* Problem description: To complete the exercise, write out all the data exactly.

Content starts

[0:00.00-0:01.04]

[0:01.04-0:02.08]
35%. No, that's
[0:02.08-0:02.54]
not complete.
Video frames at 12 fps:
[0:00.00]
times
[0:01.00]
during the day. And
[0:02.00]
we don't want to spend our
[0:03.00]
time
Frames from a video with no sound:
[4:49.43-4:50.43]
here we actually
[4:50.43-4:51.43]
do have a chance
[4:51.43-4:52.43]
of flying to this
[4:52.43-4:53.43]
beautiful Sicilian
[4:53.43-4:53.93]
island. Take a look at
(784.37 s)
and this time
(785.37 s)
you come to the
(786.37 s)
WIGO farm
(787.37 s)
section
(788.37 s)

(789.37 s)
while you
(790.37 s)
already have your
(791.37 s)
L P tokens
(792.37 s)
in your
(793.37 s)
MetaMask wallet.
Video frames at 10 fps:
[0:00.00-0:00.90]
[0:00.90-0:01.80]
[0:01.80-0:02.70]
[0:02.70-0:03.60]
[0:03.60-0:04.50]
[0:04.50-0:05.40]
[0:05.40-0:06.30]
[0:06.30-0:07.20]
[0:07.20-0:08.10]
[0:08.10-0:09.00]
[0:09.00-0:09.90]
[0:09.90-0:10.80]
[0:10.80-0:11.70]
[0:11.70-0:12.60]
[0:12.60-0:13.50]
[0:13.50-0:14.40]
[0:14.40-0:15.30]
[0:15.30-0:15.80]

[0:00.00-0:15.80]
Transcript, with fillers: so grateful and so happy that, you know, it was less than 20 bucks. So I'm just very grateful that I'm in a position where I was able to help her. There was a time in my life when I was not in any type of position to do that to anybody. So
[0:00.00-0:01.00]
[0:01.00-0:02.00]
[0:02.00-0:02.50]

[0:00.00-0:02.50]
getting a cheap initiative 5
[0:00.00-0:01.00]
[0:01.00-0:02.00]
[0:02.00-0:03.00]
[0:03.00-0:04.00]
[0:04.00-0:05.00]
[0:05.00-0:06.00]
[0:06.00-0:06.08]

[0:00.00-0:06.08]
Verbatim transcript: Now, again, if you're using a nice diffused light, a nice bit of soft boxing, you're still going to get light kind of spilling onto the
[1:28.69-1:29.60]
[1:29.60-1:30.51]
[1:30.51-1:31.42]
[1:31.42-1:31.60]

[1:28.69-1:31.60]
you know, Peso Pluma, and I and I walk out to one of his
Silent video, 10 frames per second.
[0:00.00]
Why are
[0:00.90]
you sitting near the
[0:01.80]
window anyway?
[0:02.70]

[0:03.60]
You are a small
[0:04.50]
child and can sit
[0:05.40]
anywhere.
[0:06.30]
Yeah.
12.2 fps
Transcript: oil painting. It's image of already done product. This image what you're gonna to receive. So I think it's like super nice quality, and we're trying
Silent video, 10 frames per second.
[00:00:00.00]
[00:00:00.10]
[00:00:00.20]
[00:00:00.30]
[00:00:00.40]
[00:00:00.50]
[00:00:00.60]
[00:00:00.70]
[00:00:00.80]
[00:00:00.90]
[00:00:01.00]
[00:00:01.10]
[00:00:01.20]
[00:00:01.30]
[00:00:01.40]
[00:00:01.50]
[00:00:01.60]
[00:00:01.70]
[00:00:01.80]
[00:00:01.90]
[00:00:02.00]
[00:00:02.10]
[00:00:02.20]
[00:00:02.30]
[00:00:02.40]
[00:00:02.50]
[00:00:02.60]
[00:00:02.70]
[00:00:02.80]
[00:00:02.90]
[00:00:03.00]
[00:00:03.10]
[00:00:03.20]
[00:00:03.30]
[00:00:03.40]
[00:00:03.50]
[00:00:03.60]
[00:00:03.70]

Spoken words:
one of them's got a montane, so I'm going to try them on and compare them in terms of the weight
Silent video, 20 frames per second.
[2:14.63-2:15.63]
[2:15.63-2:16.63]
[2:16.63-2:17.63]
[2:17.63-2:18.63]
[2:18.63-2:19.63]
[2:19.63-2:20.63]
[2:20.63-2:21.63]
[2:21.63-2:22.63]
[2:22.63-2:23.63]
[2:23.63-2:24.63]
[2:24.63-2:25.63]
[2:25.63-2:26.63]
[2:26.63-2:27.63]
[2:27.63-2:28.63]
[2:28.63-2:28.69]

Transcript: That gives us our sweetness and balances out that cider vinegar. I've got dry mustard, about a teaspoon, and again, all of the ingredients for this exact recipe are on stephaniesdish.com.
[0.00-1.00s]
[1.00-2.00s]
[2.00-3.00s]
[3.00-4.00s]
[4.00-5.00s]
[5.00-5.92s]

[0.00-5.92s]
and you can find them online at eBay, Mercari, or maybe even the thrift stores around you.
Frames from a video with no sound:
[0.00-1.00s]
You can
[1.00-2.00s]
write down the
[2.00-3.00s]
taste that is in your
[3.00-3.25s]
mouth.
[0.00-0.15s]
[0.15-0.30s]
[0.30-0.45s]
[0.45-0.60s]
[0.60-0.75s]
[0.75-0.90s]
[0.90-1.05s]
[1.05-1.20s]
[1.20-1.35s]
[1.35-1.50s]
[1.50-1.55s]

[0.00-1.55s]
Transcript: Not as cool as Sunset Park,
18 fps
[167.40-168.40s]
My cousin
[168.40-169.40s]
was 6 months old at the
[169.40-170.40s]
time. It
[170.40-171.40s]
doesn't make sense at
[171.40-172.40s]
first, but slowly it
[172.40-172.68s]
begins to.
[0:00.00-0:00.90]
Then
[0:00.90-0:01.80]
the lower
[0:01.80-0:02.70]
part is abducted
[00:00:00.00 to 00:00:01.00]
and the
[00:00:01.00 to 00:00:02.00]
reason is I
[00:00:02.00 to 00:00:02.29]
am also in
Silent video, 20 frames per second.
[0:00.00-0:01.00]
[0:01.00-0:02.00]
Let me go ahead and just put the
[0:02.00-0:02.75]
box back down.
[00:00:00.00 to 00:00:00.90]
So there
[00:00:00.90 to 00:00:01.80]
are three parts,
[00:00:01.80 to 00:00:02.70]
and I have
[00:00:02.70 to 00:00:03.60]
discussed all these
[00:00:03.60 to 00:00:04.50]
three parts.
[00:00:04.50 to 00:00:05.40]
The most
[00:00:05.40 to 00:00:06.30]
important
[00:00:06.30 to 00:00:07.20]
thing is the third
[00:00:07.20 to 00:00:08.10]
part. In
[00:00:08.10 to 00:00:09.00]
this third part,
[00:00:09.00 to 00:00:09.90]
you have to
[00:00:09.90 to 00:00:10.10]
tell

Content ends

* Result of this task:
[0:00.00-0:01.04]

[0:01.04-0:02.08]
35%. No, that's
[0:02.08-0:02.54]
not complete.
Video frames at 12 fps:
[0:00.00]
times
[0:01.00]
during the day. And
[0:02.00]
we don't want to spend our
[0:03.00]
time
Frames from a video with no sound:
[4:49.43-4:50.43]
here we actually
[4:50.43-4:51.43]
do have a chance
[4:51.43-4:52.43]
of flying to this
[4:52.43-4:53.43]
beautiful Sicilian
[4:53.43-4:53.93]
island. Take a look at
(784.37 s)
and this time
(785.37 s)
you come to the
(786.37 s)
WIGO farm
(787.37 s)
section
(788.37 s)

(789.37 s)
while you
(790.37 s)
already have your
(791.37 s)
L P tokens
(792.37 s)
in your
(793.37 s)
MetaMask wallet.
Video frames at 10 fps:
[0:00.00-0:00.90]
[0:00.90-0:01.80]
[0:01.80-0:02.70]
[0:02.70-0:03.60]
[0:03.60-0:04.50]
[0:04.50-0:05.40]
[0:05.40-0:06.30]
[0:06.30-0:07.20]
[0:07.20-0:08.10]
[0:08.10-0:09.00]
[0:09.00-0:09.90]
[0:09.90-0:10.80]
[0:10.80-0:11.70]
[0:11.70-0:12.60]
[0:12.60-0:13.50]
[0:13.50-0:14.40]
[0:14.40-0:15.30]
[0:15.30-0:15.80]

[0:00.00-0:15.80]
Transcript, with fillers: so grateful and so happy that, you know, it was less than 20 bucks. So I'm just very grateful that I'm in a position where I was able to help her. There was a time in my life when I was not in any type of position to do that to anybody. So
[0:00.00-0:01.00]
[0:01.00-0:02.00]
[0:02.00-0:02.50]

[0:00.00-0:02.50]
getting a cheap initiative 5
[0:00.00-0:01.00]
[0:01.00-0:02.00]
[0:02.00-0:03.00]
[0:03.00-0:04.00]
[0:04.00-0:05.00]
[0:05.00-0:06.00]
[0:06.00-0:06.08]

[0:00.00-0:06.08]
Verbatim transcript: Now, again, if you're using a nice diffused light, a nice bit of soft boxing, you're still going to get light kind of spilling onto the
[1:28.69-1:29.60]
[1:29.60-1:30.51]
[1:30.51-1:31.42]
[1:31.42-1:31.60]

[1:28.69-1:31.60]
you know, Peso Pluma, and I and I walk out to one of his
Silent video, 10 frames per second.
[0:00.00]
Why are
[0:00.90]
you sitting near the
[0:01.80]
window anyway?
[0:02.70]

[0:03.60]
You are a small
[0:04.50]
child and can sit
[0:05.40]
anywhere.
[0:06.30]
Yeah.
12.2 fps
Transcript: oil painting. It's image of already done product. This image what you're gonna to receive. So I think it's like super nice quality, and we're trying
Silent video, 10 frames per second.
[00:00:00.00]
[00:00:00.10]
[00:00:00.20]
[00:00:00.30]
[00:00:00.40]
[00:00:00.50]
[00:00:00.60]
[00:00:00.70]
[00:00:00.80]
[00:00:00.90]
[00:00:01.00]
[00:00:01.10]
[00:00:01.20]
[00:00:01.30]
[00:00:01.40]
[00:00:01.50]
[00:00:01.60]
[00:00:01.70]
[00:00:01.80]
[00:00:01.90]
[00:00:02.00]
[00:00:02.10]
[00:00:02.20]
[00:00:02.30]
[00:00:02.40]
[00:00:02.50]
[00:00:02.60]
[00:00:02.70]
[00:00:02.80]
[00:00:02.90]
[00:00:03.00]
[00:00:03.10]
[00:00:03.20]
[00:00:03.30]
[00:00:03.40]
[00:00:03.50]
[00:00:03.60]
[00:00:03.70]

Spoken words:
one of them's got a montane, so I'm going to try them on and compare them in terms of the weight
Silent video, 20 frames per second.
[2:14.63-2:15.63]
[2:15.63-2:16.63]
[2:16.63-2:17.63]
[2:17.63-2:18.63]
[2:18.63-2:19.63]
[2:19.63-2:20.63]
[2:20.63-2:21.63]
[2:21.63-2:22.63]
[2:22.63-2:23.63]
[2:23.63-2:24.63]
[2:24.63-2:25.63]
[2:25.63-2:26.63]
[2:26.63-2:27.63]
[2:27.63-2:28.63]
[2:28.63-2:28.69]

Transcript: That gives us our sweetness and balances out that cider vinegar. I've got dry mustard, about a teaspoon, and again, all of the ingredients for this exact recipe are on stephaniesdish.com.
[0.00-1.00s]
[1.00-2.00s]
[2.00-3.00s]
[3.00-4.00s]
[4.00-5.00s]
[5.00-5.92s]

[0.00-5.92s]
and you can find them online at eBay, Mercari, or maybe even the thrift stores around you.
Frames from a video with no sound:
[0.00-1.00s]
You can
[1.00-2.00s]
write down the
[2.00-3.00s]
taste that is in your
[3.00-3.25s]
mouth.
[0.00-0.15s]
[0.15-0.30s]
[0.30-0.45s]
[0.45-0.60s]
[0.60-0.75s]
[0.75-0.90s]
[0.90-1.05s]
[1.05-1.20s]
[1.20-1.35s]
[1.35-1.50s]
[1.50-1.55s]

[0.00-1.55s]
Transcript: Not as cool as Sunset Park,
18 fps
[167.40-168.40s]
My cousin
[168.40-169.40s]
was 6 months old at the
[169.40-170.40s]
time. It
[170.40-171.40s]
doesn't make sense at
[171.40-172.40s]
first, but slowly it
[172.40-172.68s]
begins to.
[0:00.00-0:00.90]
Then
[0:00.90-0:01.80]
the lower
[0:01.80-0:02.70]
part is abducted
[00:00:00.00 to 00:00:01.00]
and the
[00:00:01.00 to 00:00:02.00]
reason is I
[00:00:02.00 to 00:00:02.29]
am also in
Silent video, 20 frames per second.
[0:00.00-0:01.00]
[0:01.00-0:02.00]
Let me go ahead and just put the
[0:02.00-0:02.75]
box back down.
[00:00:00.00 to 00:00:00.90]
So there
[00:00:00.90 to 00:00:01.80]
are three parts,
[00:00:01.80 to 00:00:02.70]
and I have
[00:00:02.70 to 00:00:03.60]
discussed all these
[00:00:03.60 to 00:00:04.50]
three parts.
[00:00:04.50 to 00:00:05.40]
The most
[00:00:05.40 to 00:00:06.30]
important
[00:00:06.30 to 00:00:07.20]
thing is the third
[00:00:07.20 to 00:00:08.10]
part. In
[00:00:08.10 to 00:00:09.00]
this third part,
[00:00:09.00 to 00:00:09.90]
you have to
[00:00:09.90 to 00:00:10.10]
tell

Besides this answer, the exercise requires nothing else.